Exercise description: Retype all the entries word for word, but omit the pictures.

Stored items:
====================

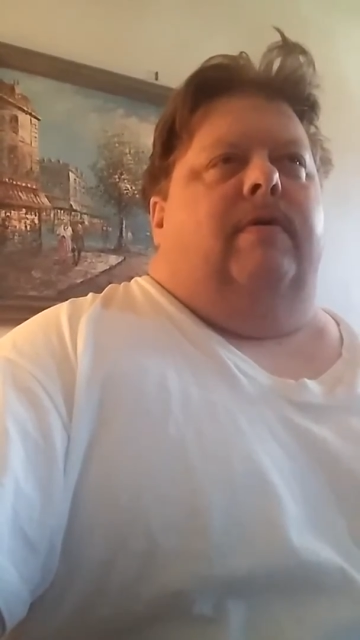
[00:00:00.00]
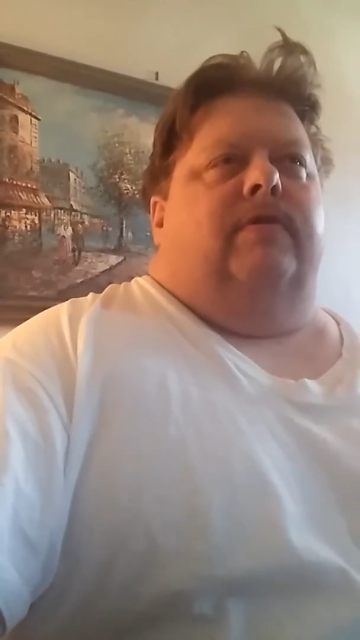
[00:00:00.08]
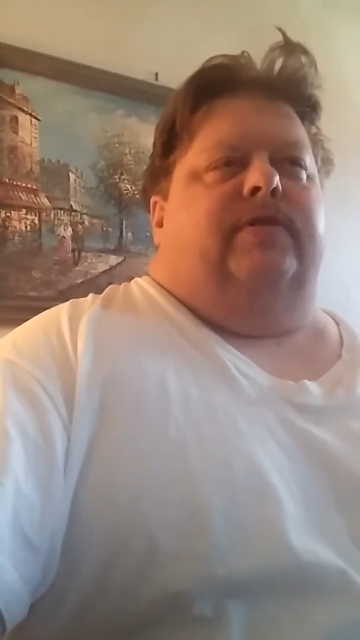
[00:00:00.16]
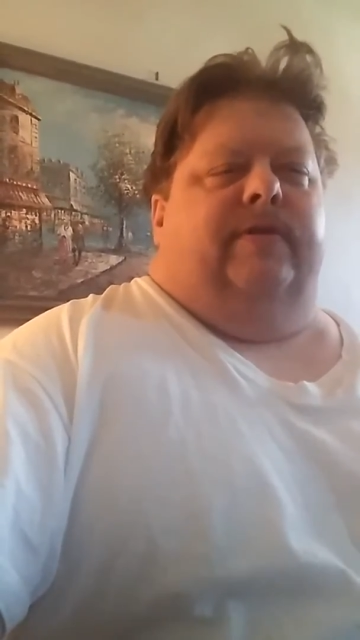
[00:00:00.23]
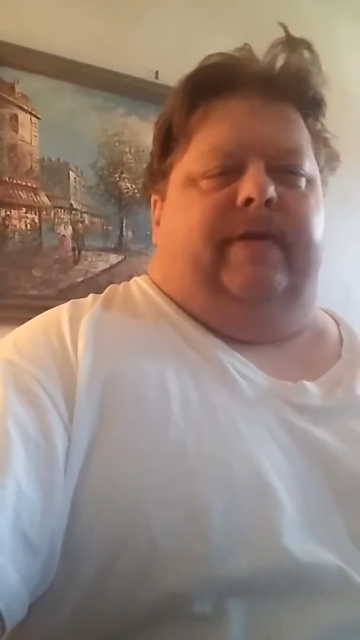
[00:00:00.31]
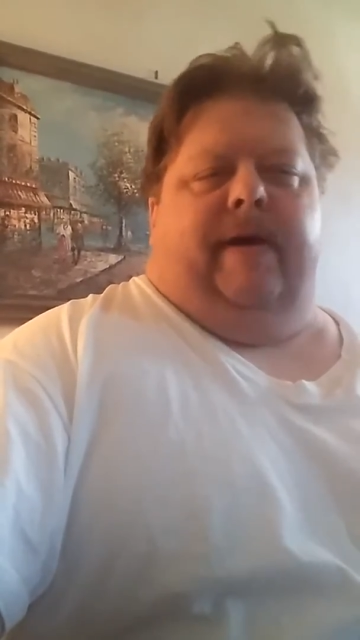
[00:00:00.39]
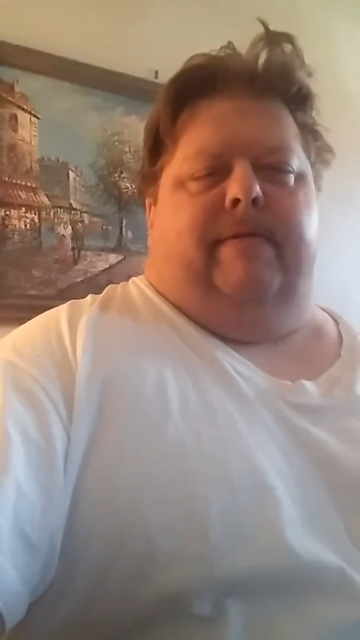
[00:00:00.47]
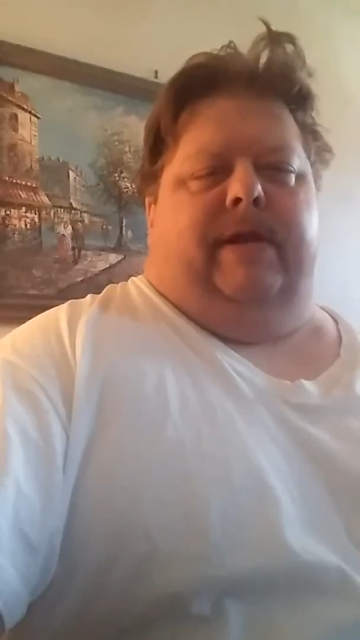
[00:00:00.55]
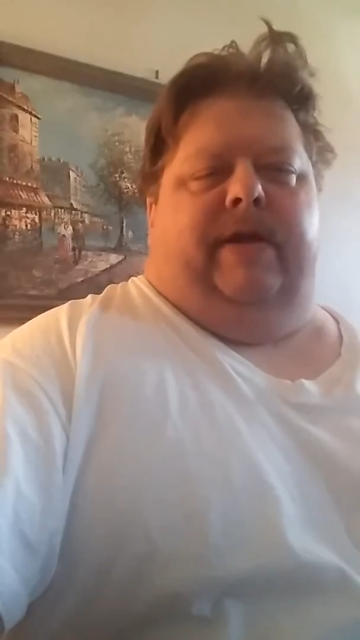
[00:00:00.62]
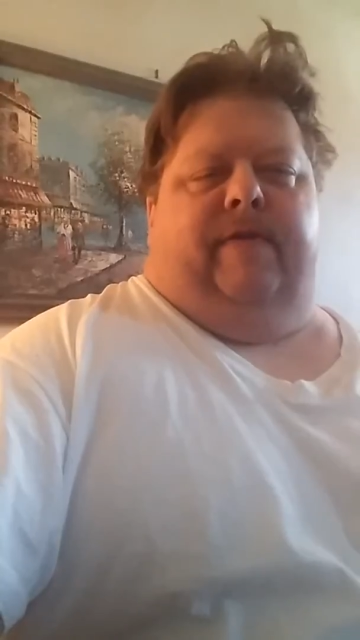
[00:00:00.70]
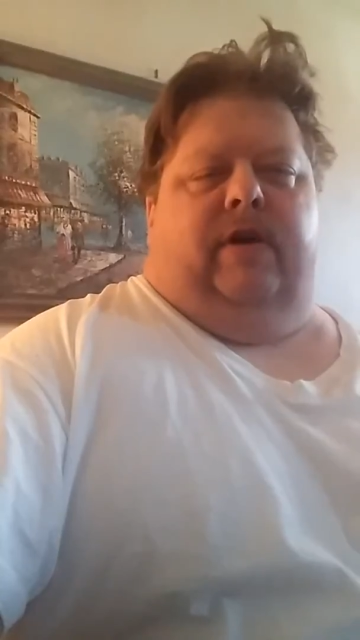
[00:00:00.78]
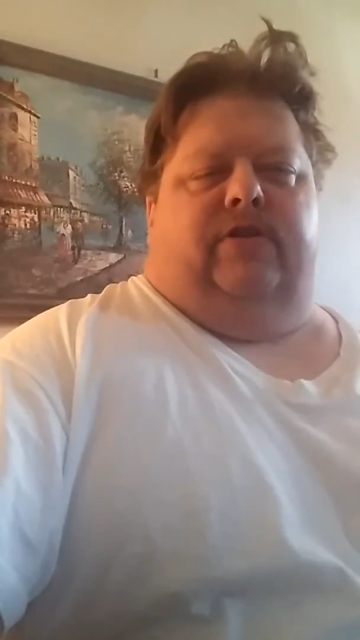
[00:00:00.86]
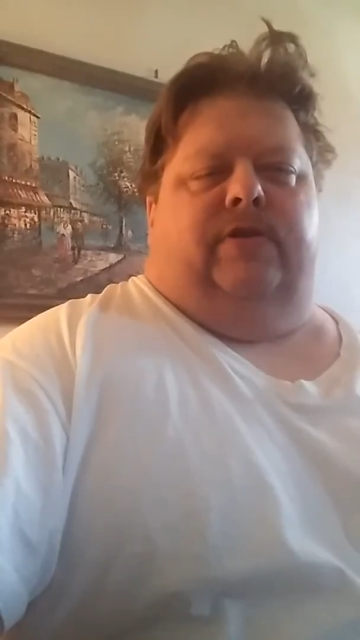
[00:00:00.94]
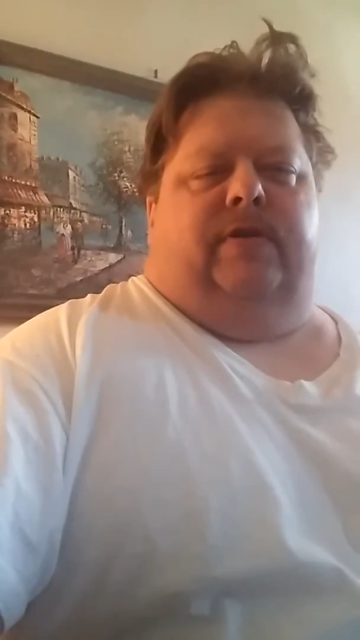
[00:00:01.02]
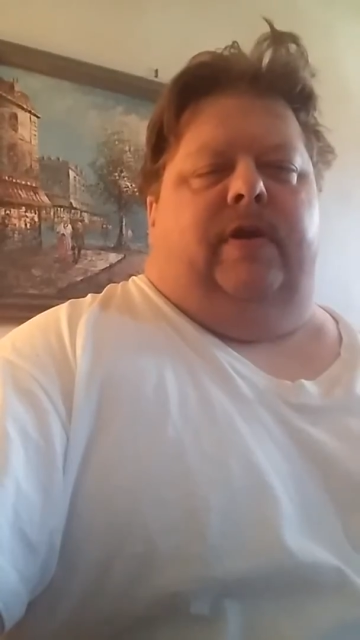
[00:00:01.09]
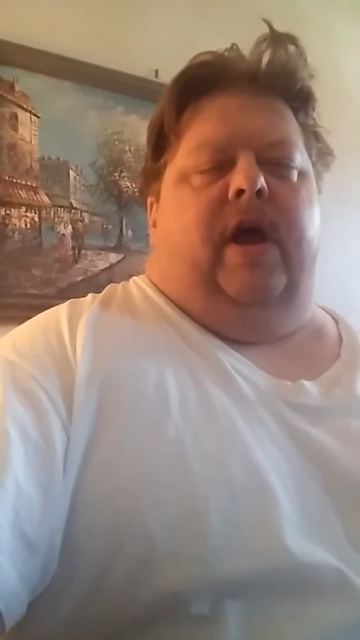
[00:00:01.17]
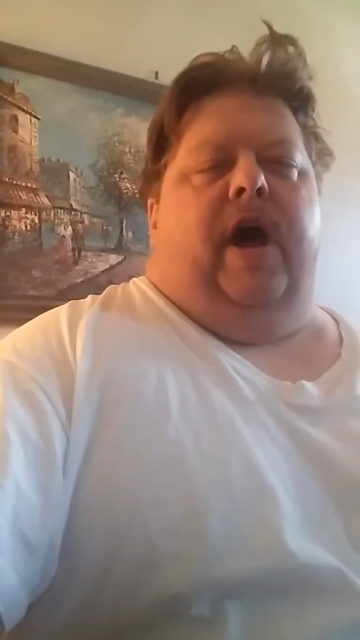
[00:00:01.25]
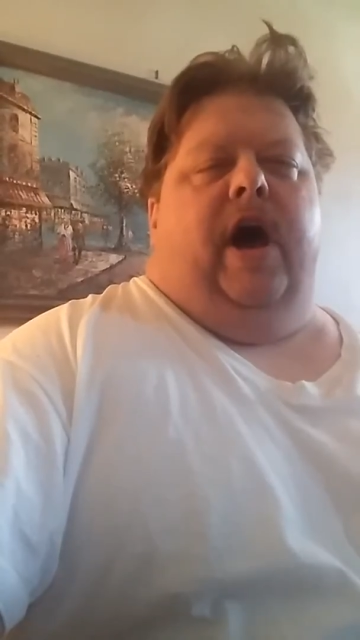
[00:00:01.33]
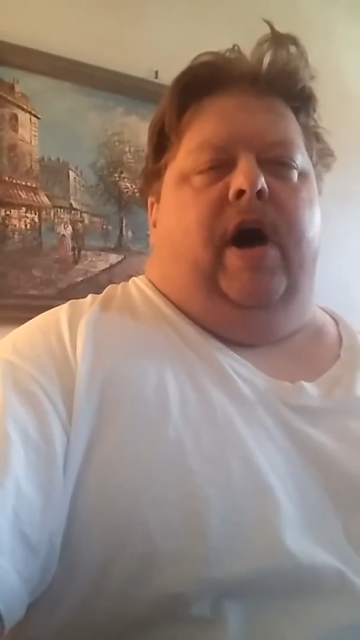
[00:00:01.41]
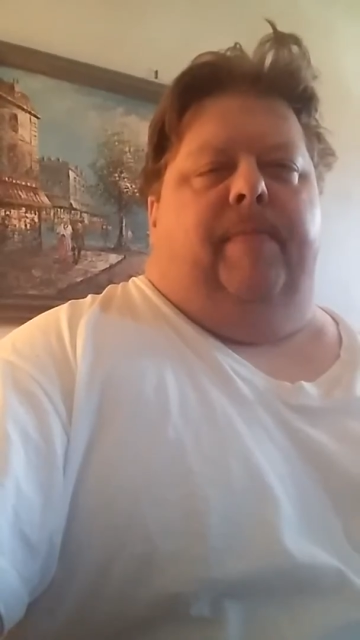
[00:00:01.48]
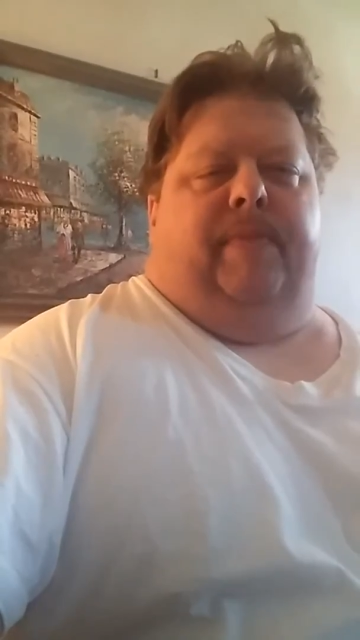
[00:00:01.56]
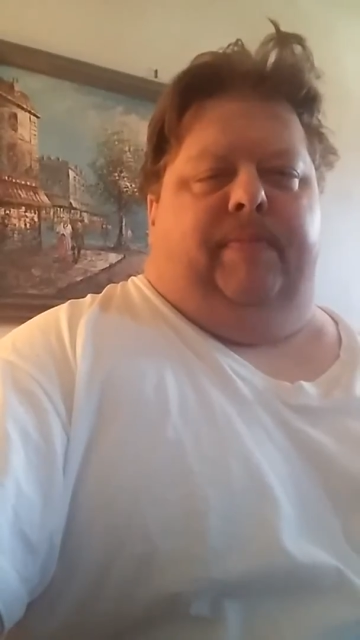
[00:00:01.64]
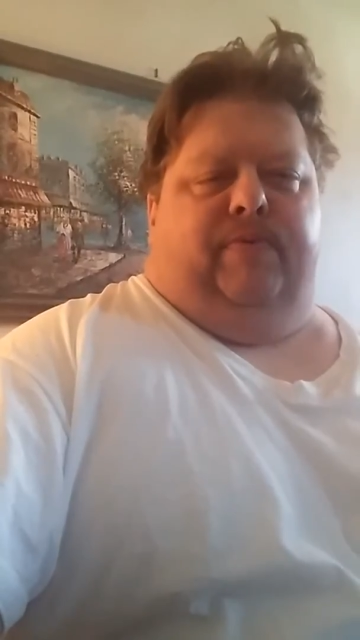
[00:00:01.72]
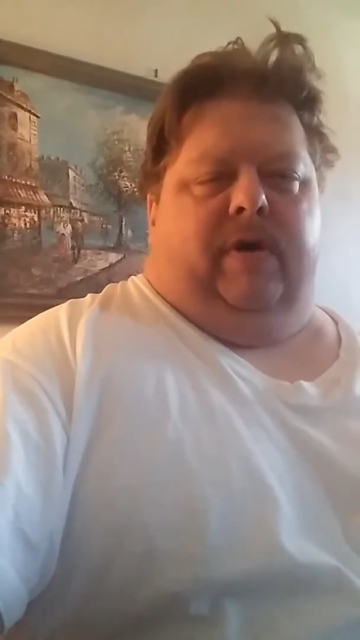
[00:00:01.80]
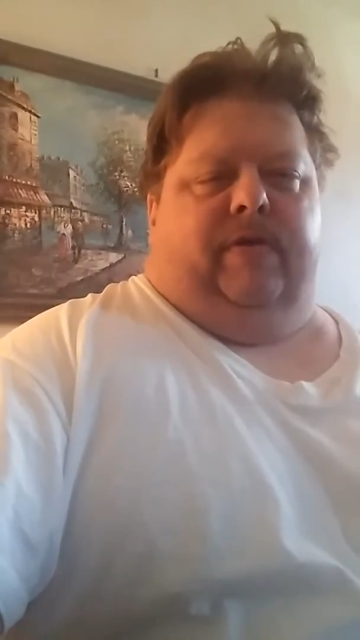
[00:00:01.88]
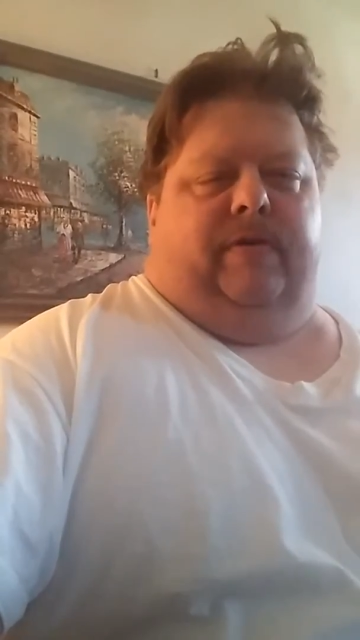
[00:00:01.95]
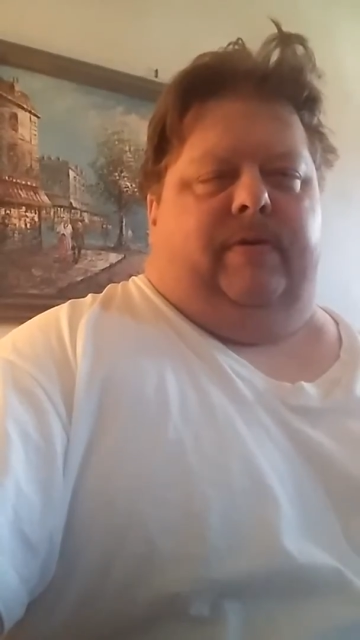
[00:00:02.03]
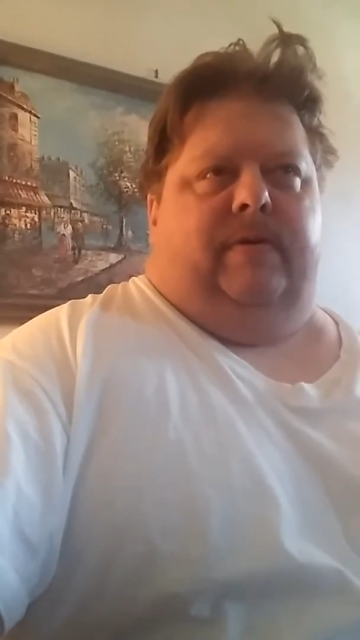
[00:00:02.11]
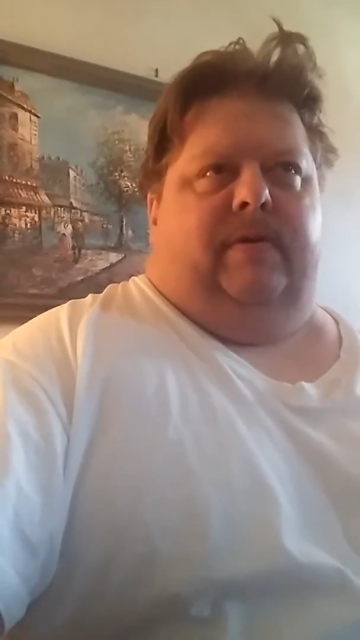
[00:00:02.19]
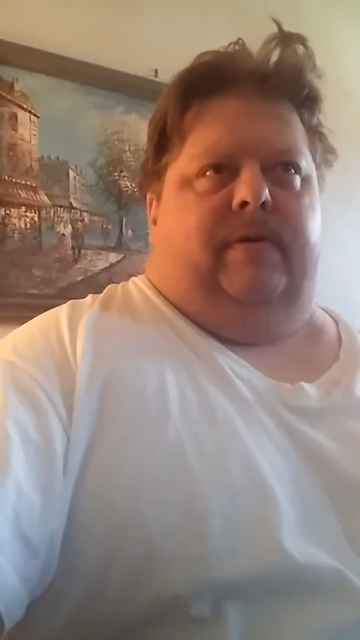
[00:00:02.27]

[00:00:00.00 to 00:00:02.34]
celebrity version of Big Brother.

====================

The completed task:
[00:00:00.00]
[00:00:00.08]
[00:00:00.16]
[00:00:00.23]
[00:00:00.31]
[00:00:00.39]
[00:00:00.47]
[00:00:00.55]
[00:00:00.62]
[00:00:00.70]
[00:00:00.78]
[00:00:00.86]
[00:00:00.94]
[00:00:01.02]
[00:00:01.09]
[00:00:01.17]
[00:00:01.25]
[00:00:01.33]
[00:00:01.41]
[00:00:01.48]
[00:00:01.56]
[00:00:01.64]
[00:00:01.72]
[00:00:01.80]
[00:00:01.88]
[00:00:01.95]
[00:00:02.03]
[00:00:02.11]
[00:00:02.19]
[00:00:02.27]

[00:00:00.00 to 00:00:02.34]
celebrity version of Big Brother.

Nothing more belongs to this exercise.